SUPPLIED DATA
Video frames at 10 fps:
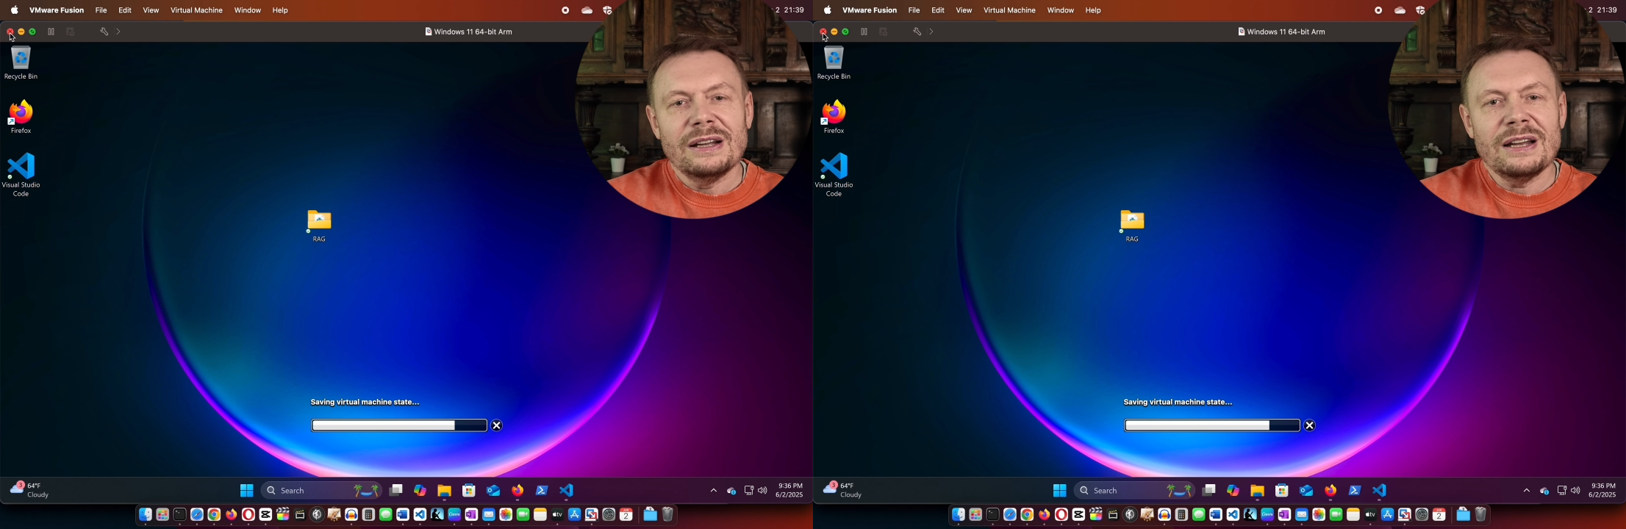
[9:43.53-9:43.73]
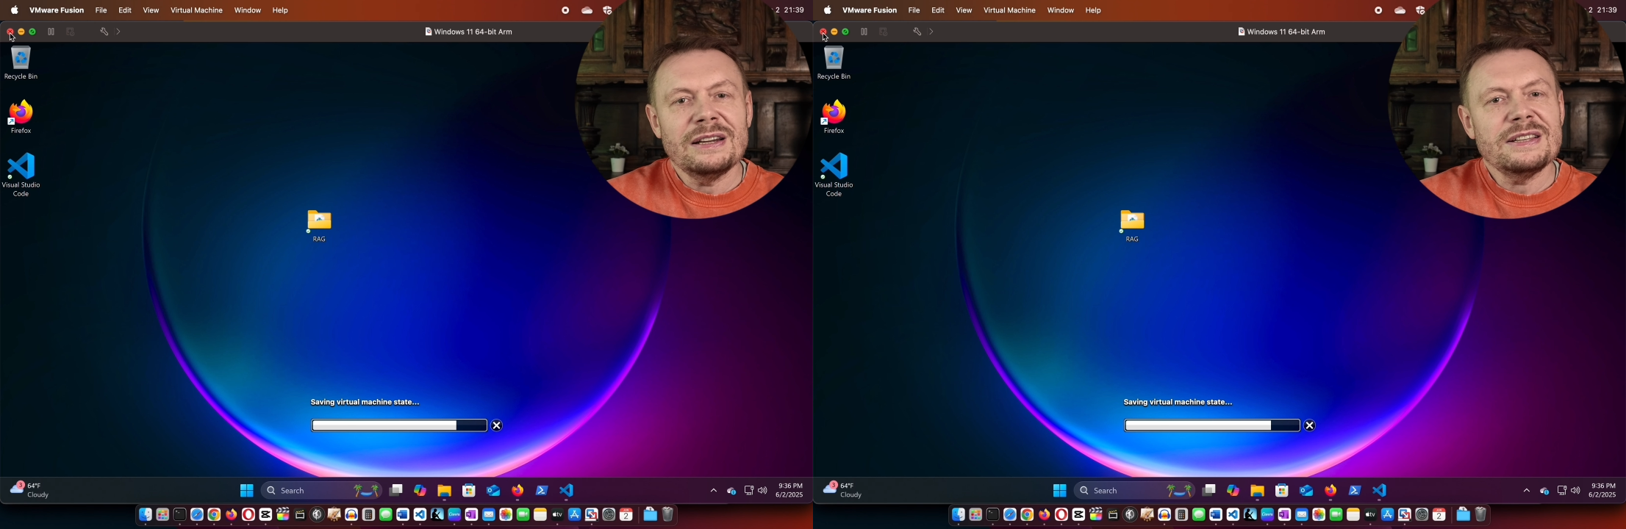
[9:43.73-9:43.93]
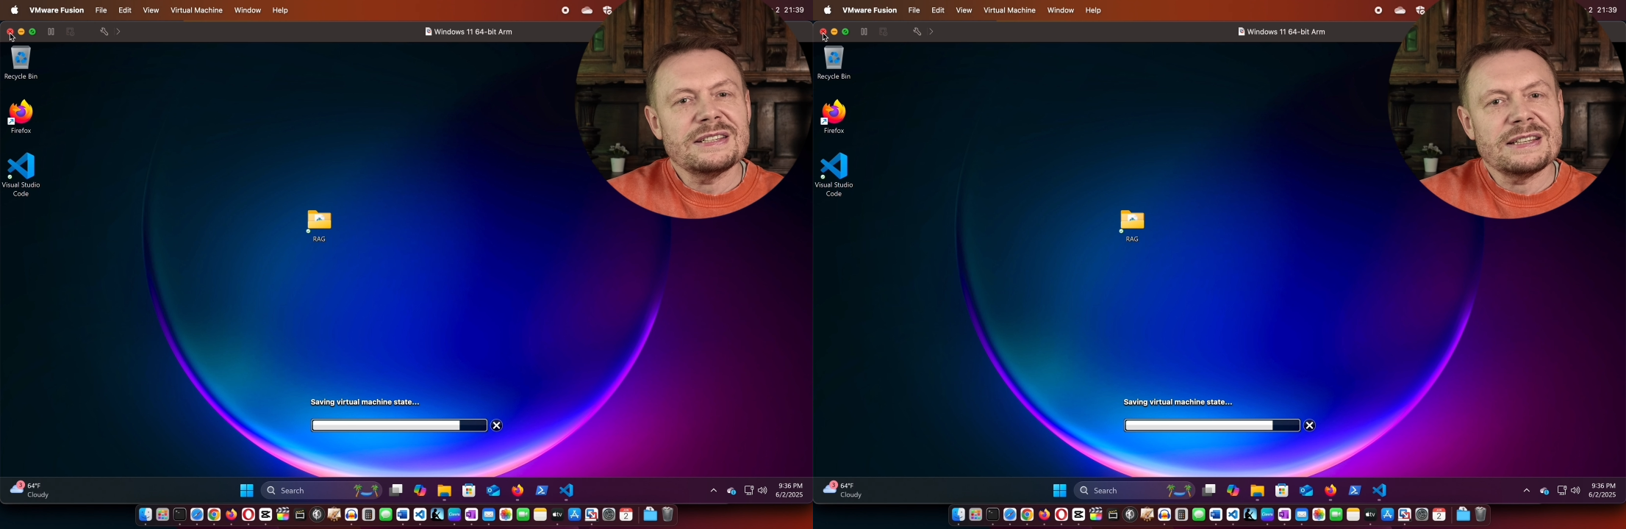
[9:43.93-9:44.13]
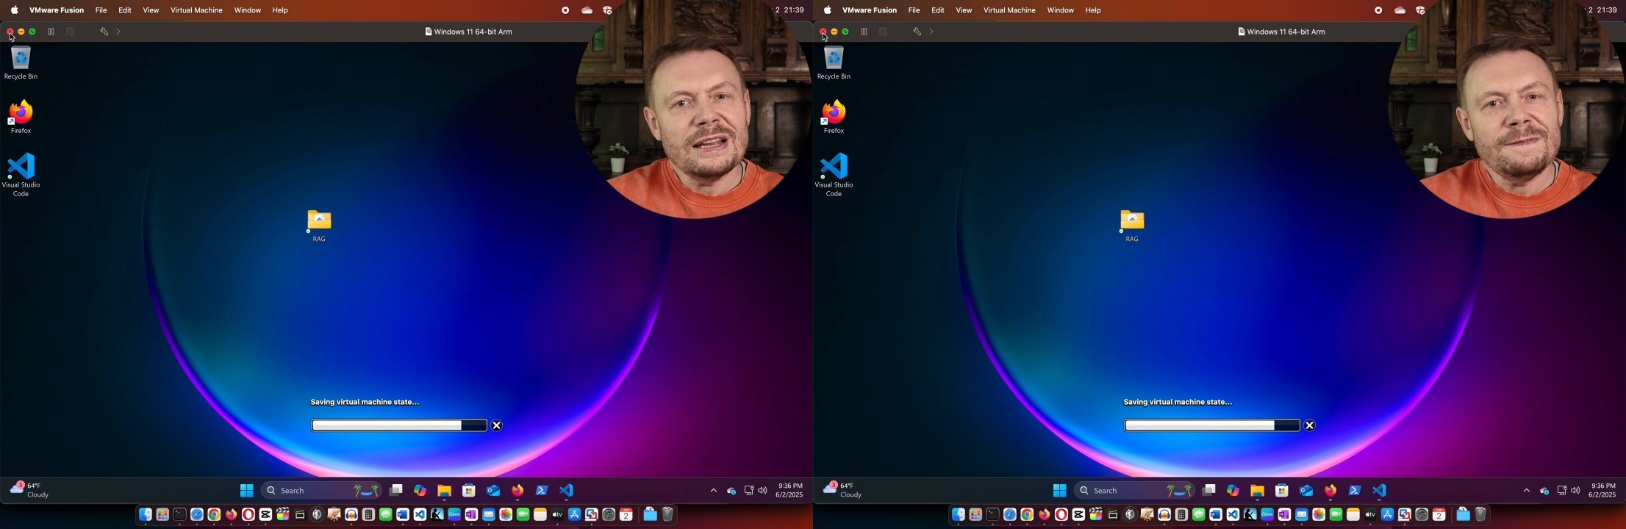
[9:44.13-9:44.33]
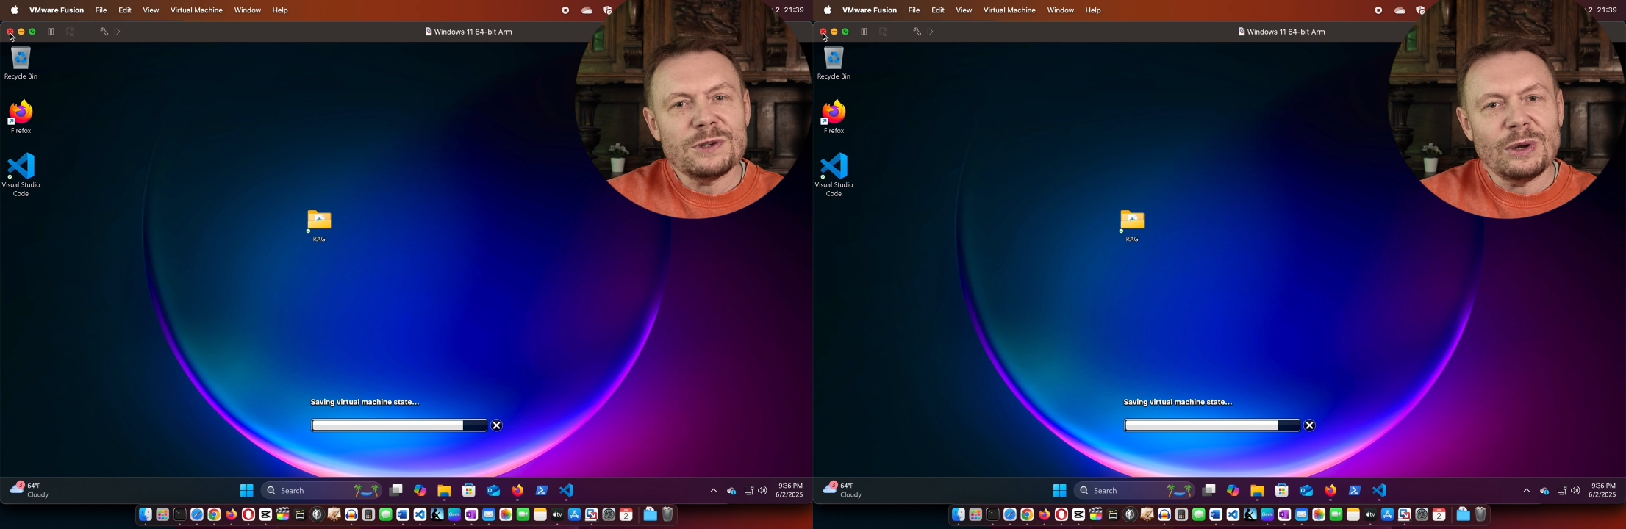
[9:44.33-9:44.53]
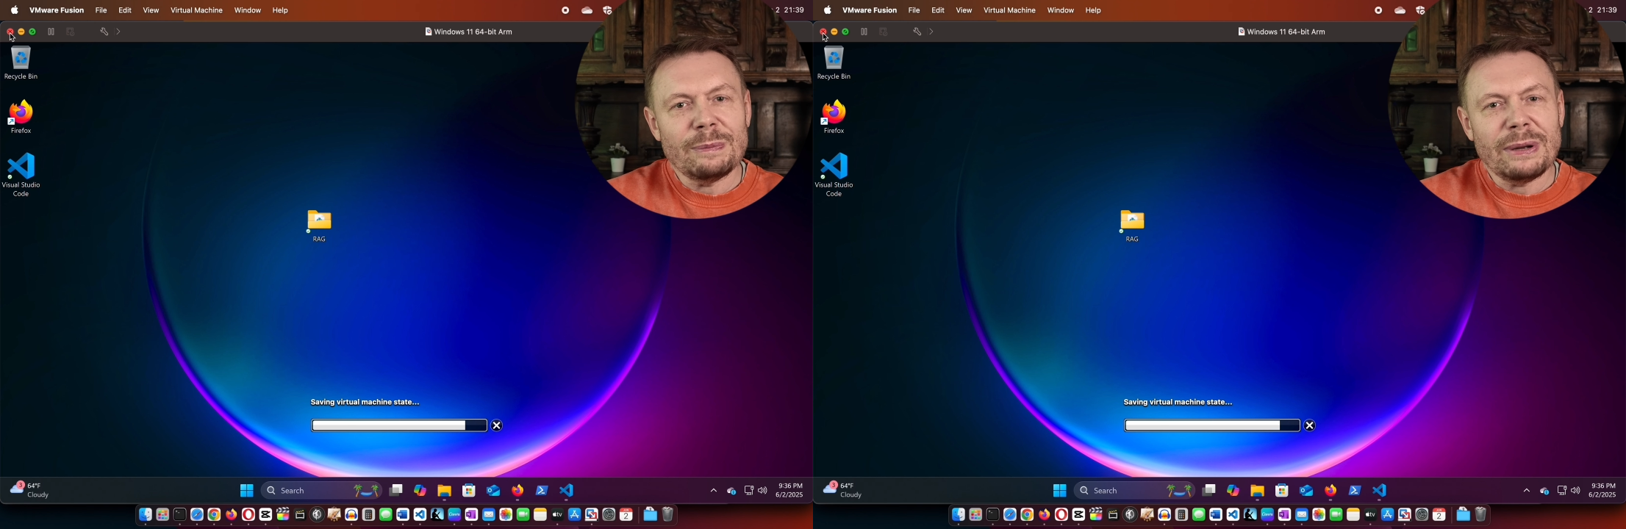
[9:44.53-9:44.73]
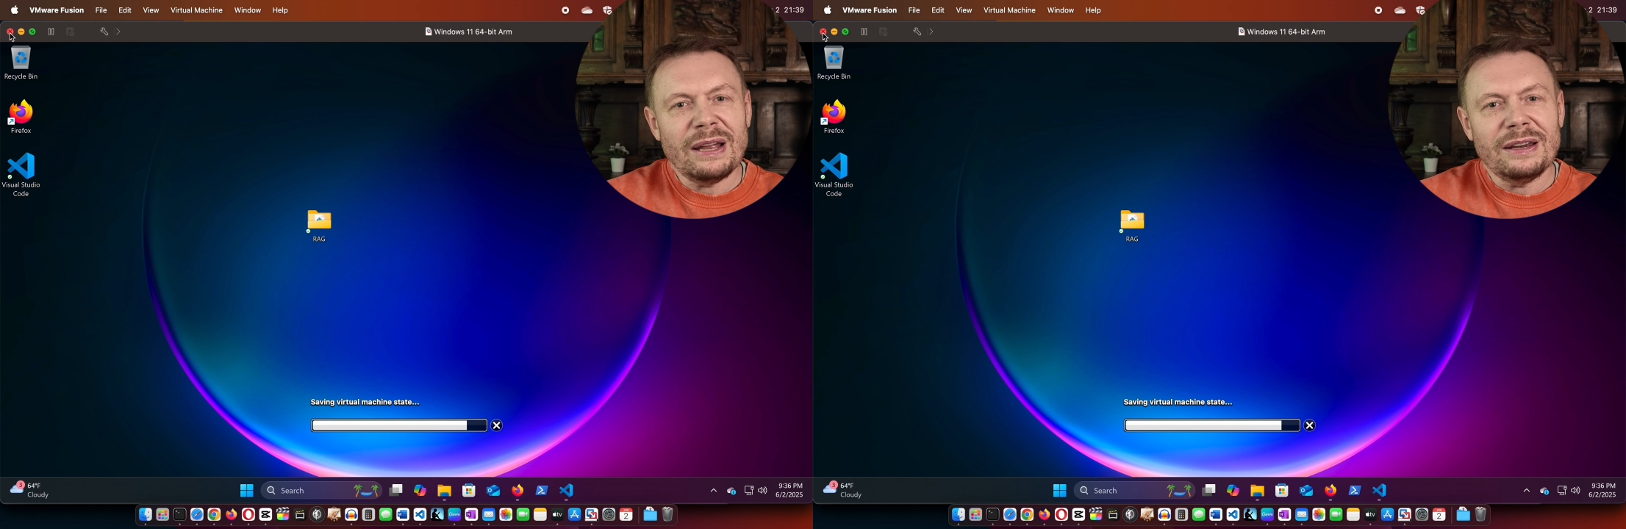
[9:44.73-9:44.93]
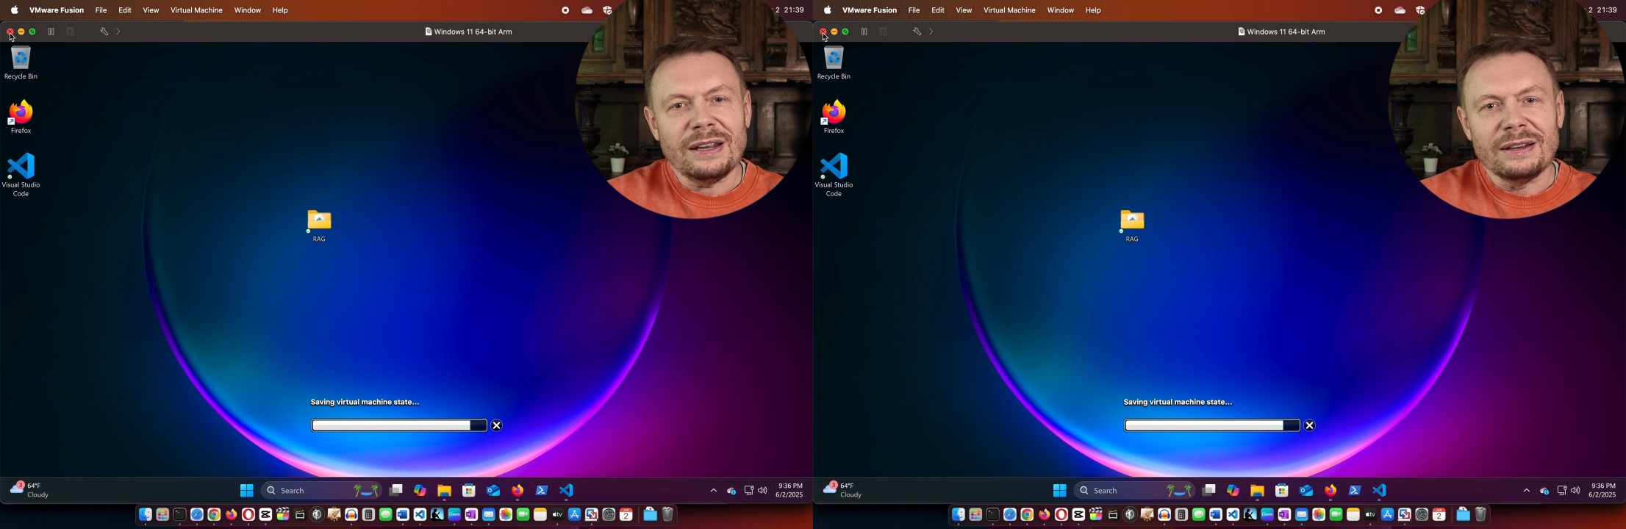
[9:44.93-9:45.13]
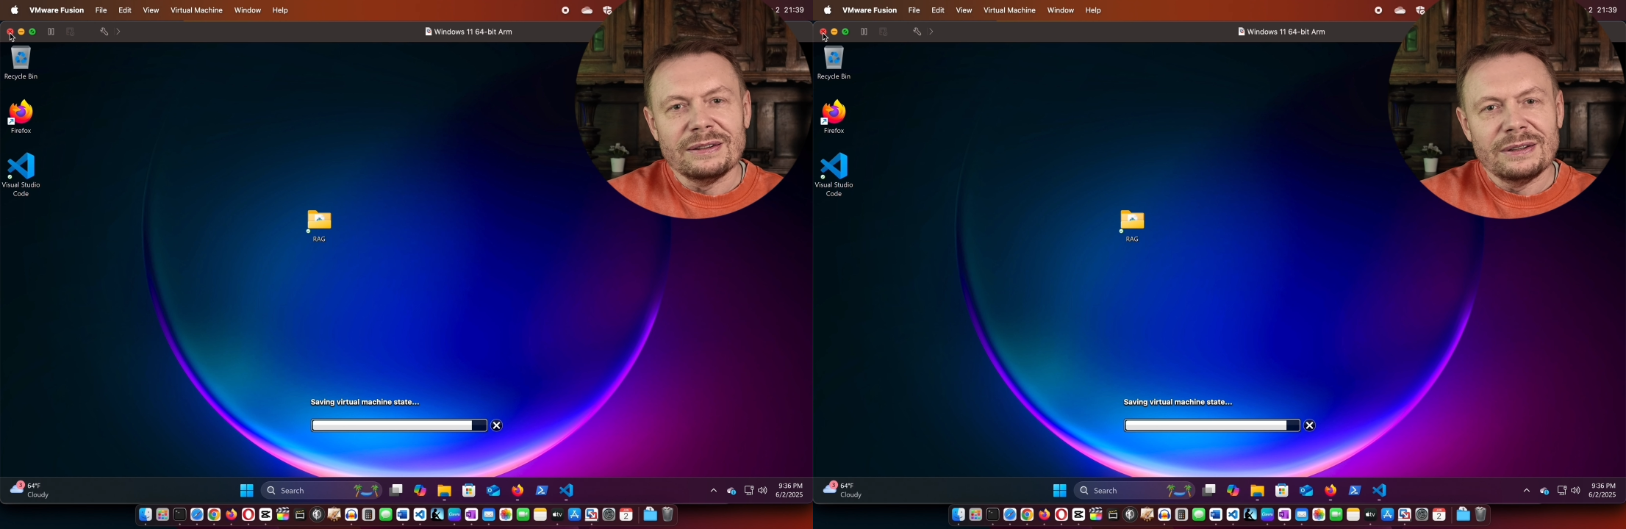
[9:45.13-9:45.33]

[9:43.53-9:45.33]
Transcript: and it saves you a penny.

WHAT THE TASK ASKS
With the pictures removed, copy the data above word for word.

WRITTEN REPLY
Video frames at 10 fps:
[9:43.53-9:43.73]
[9:43.73-9:43.93]
[9:43.93-9:44.13]
[9:44.13-9:44.33]
[9:44.33-9:44.53]
[9:44.53-9:44.73]
[9:44.73-9:44.93]
[9:44.93-9:45.13]
[9:45.13-9:45.33]

[9:43.53-9:45.33]
Transcript: and it saves you a penny.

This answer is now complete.